The formulation of critical planning objectives requires sensitive information about the organisation and a firm understanding of its workings. Therefore, it should be done by managers within the organisation. Only if this consistently fails to lead to a satisfying planning process should the organisation consider bringing in an external consultant, but this is a costly and risky venture for the reasons mentioned above.
This depends on the approach the organisation takes to planning. Salmela and Spil point out that it is important to select well-qualified personnel from all levels of the organisation and involve them in the planning process [SALM02].
In order to achieve such involvement, it is possible to approach the planning through Management by objectives (MBO), as described by Daft [DAFT00]. This can be applied within the four cycles method.
In essence, MBO is a planning method where managers and employees set goals on various levels – departmental, personal, etc. and monitor these. It consists of four steps:
2.Develop action plans
4.Appraise overall performance
Steps 2 through 4 are also done within the four cycles method. Most important is thus to put the focus on the first step, setting goals.

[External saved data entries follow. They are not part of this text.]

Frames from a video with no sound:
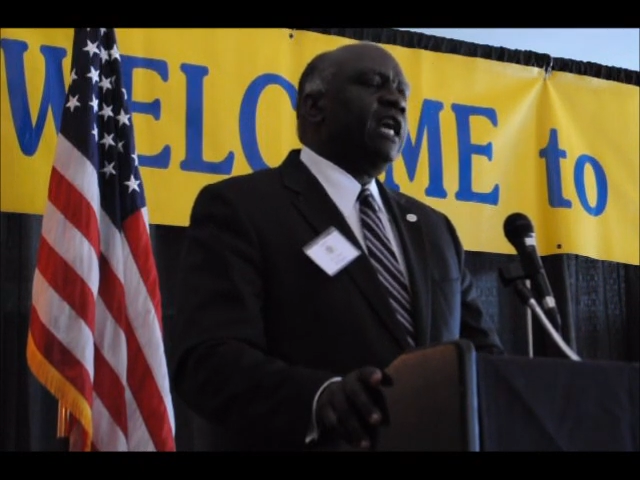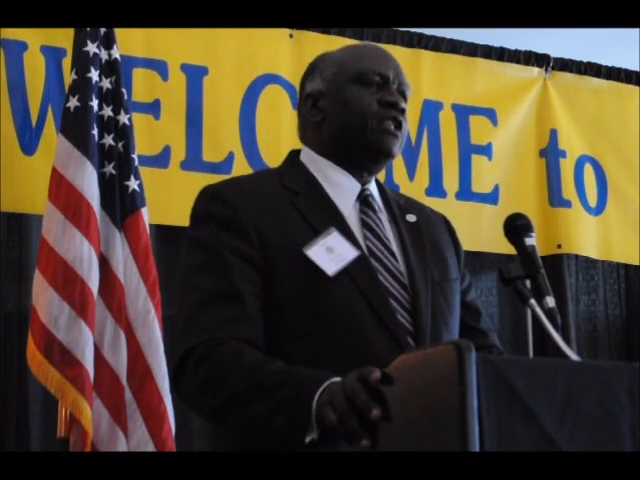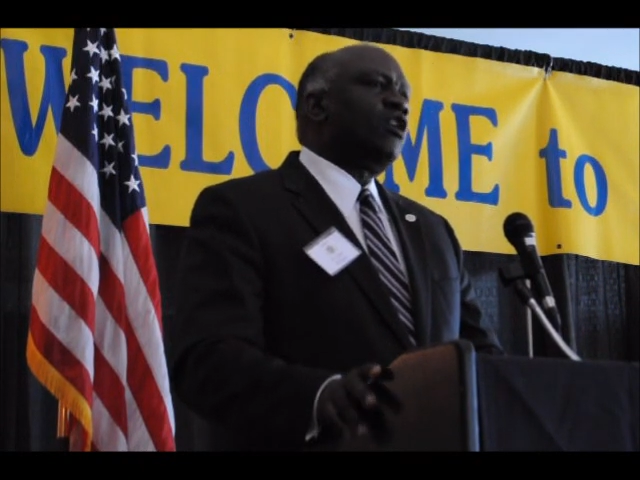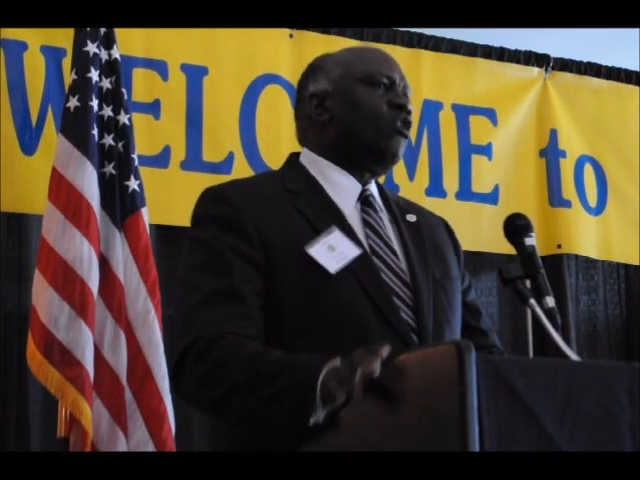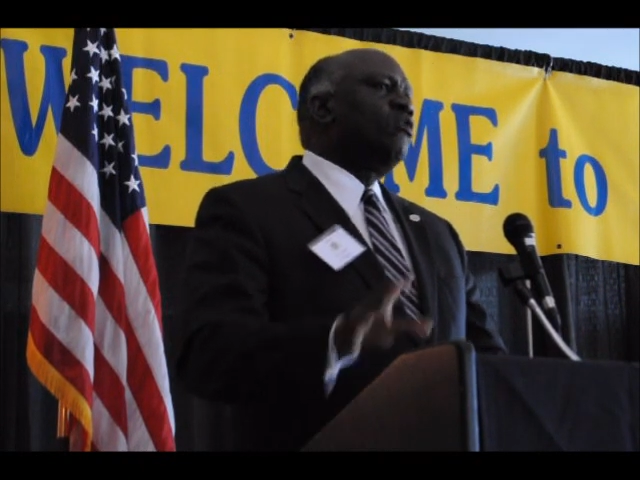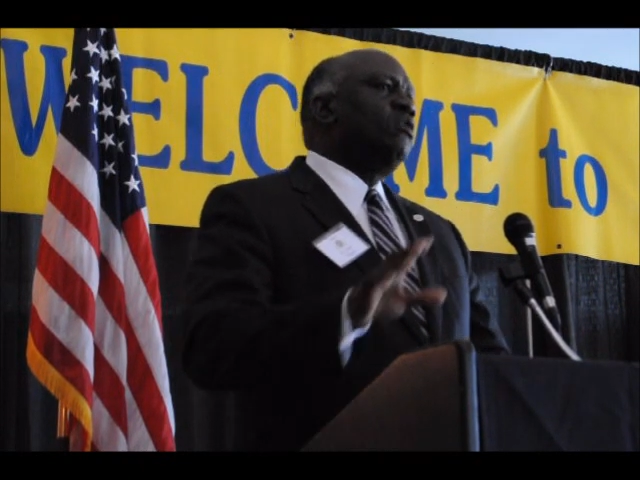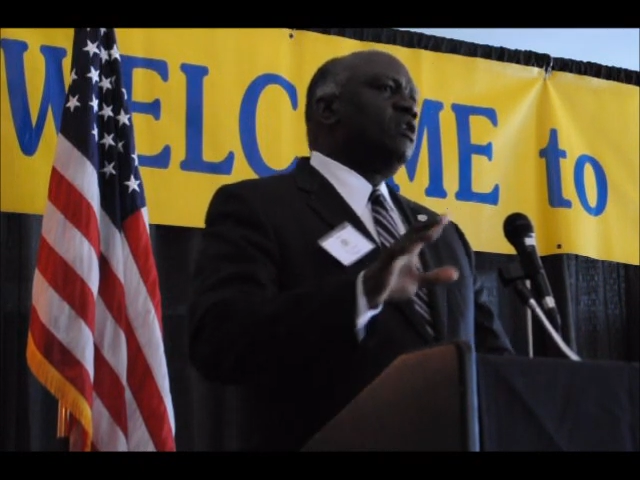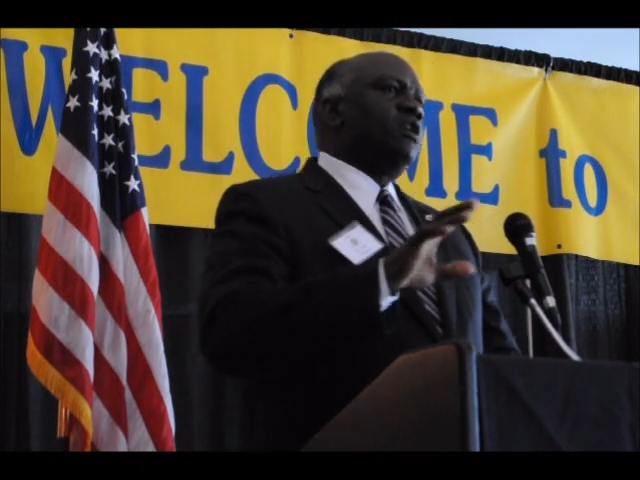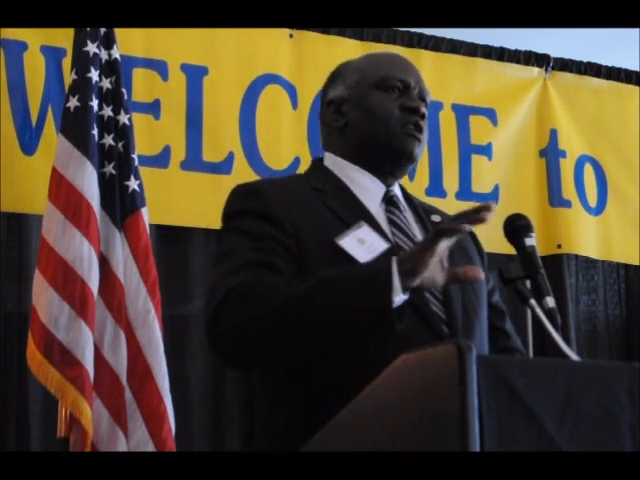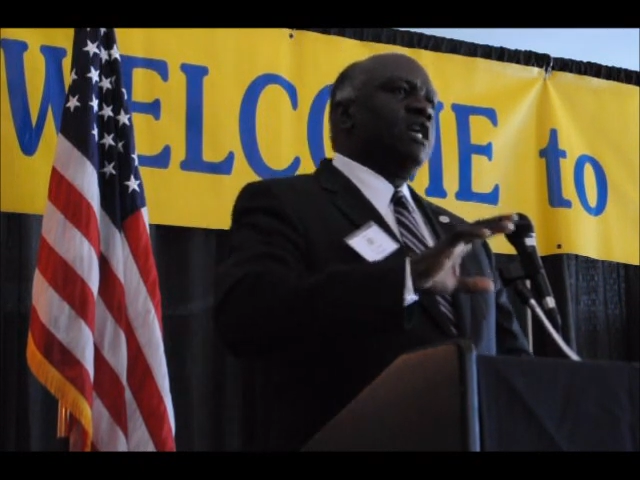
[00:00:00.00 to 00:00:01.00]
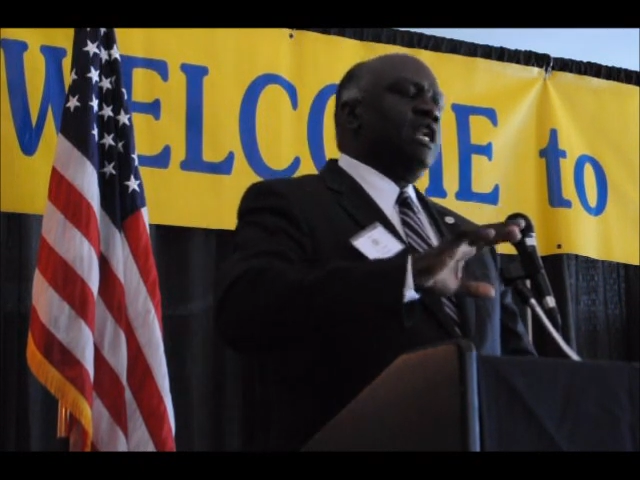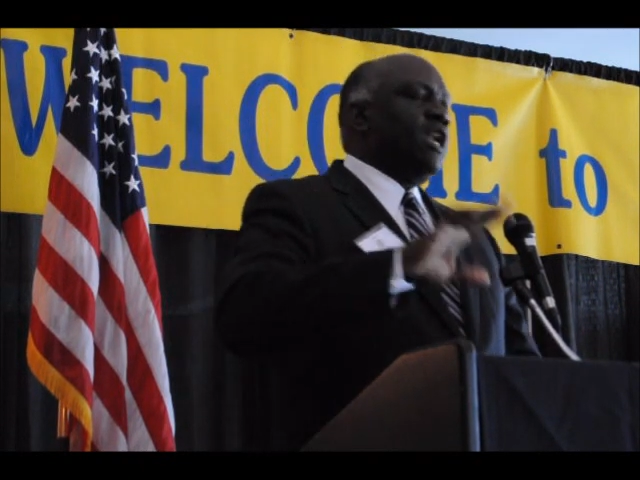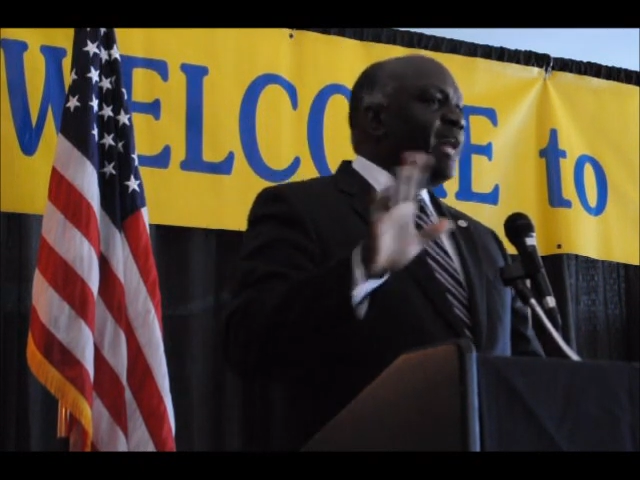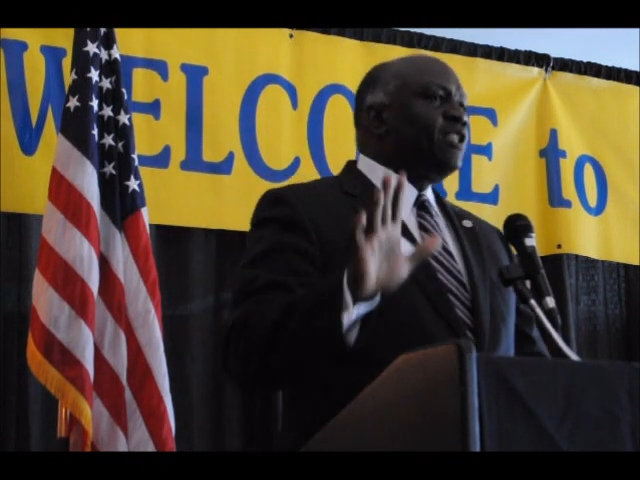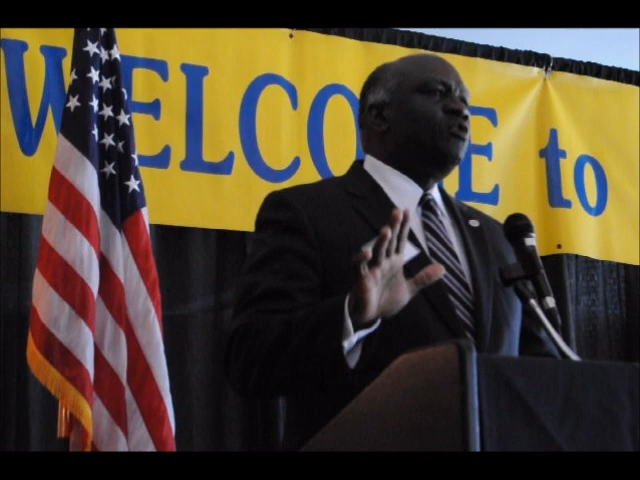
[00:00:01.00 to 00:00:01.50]
And so, in
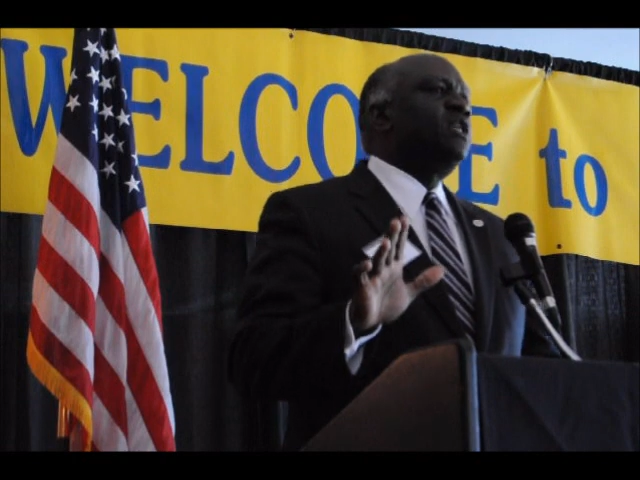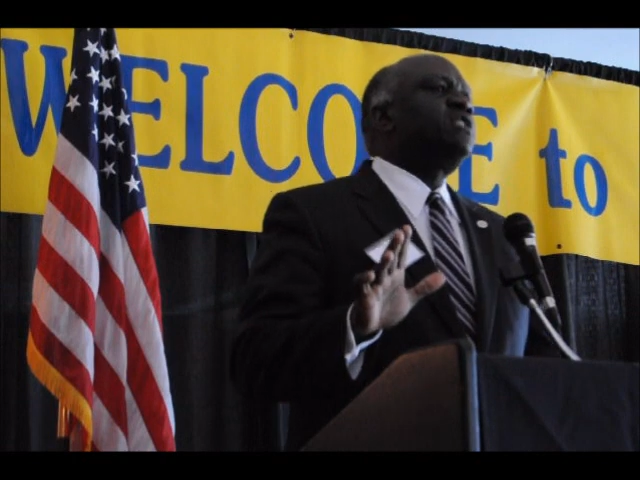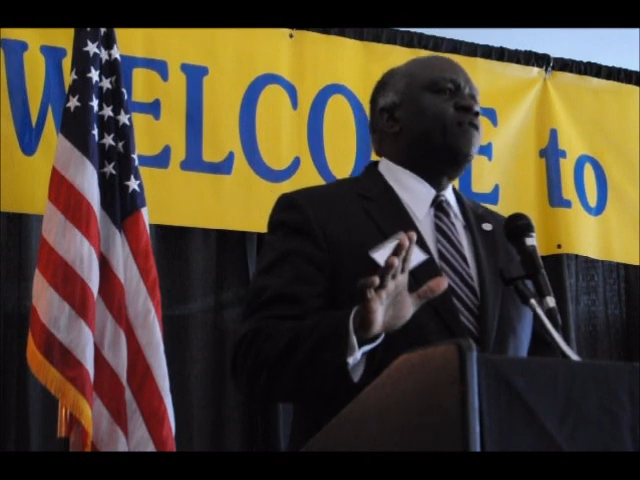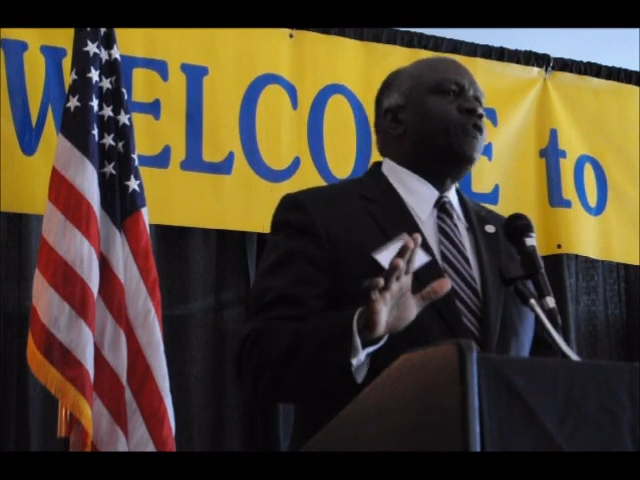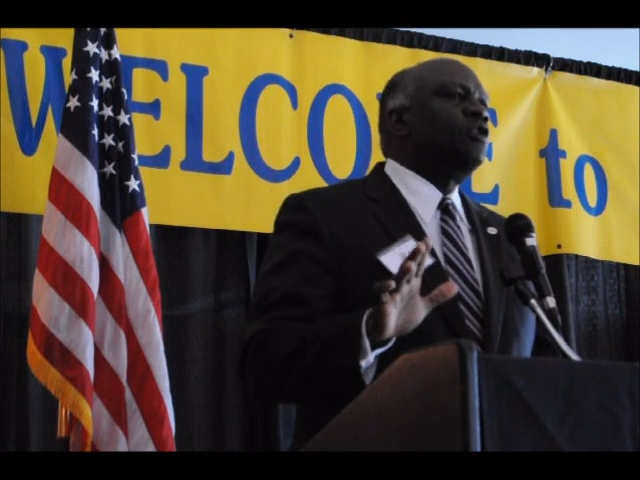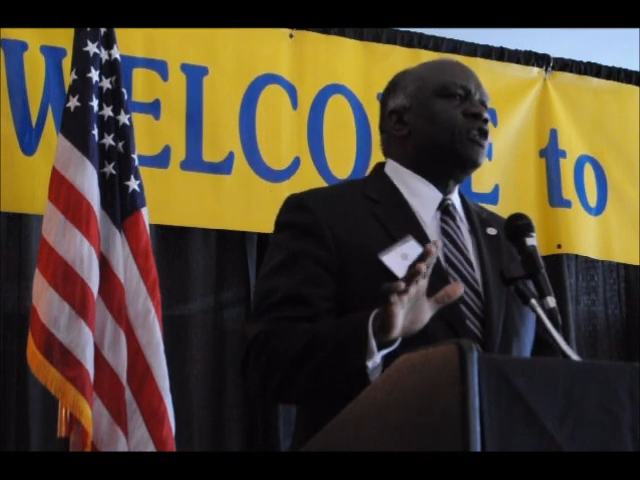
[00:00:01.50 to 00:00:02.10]
the not-too-distant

By doing this through the MBO method, agreement between employees and managers can be reach, which creates the strongest commitment to later achieving the formulated goals.
[DAFT00] Daft, R.L., Management, 5th edition, Harcourt Inc., 2000.
[DAFT01] Daft, R.L., Organization Theory and Design, 7th edition, South-Western College Publishing, 2001.
[SPIL05] Spil, A.A.M, Syllabus E-strategizing, 2005.
[SALM02] Salmela, H., Spil, A.A.M., Dynamic and emergent information systems strategy formulation and implementation, in: IT Management Select, 9-3-2005.
[WARD02] Ward, J., Peppard, J. Strategic Planning for Information Systems, 3rd edition, John Wiley & Sons Ltd., 2002.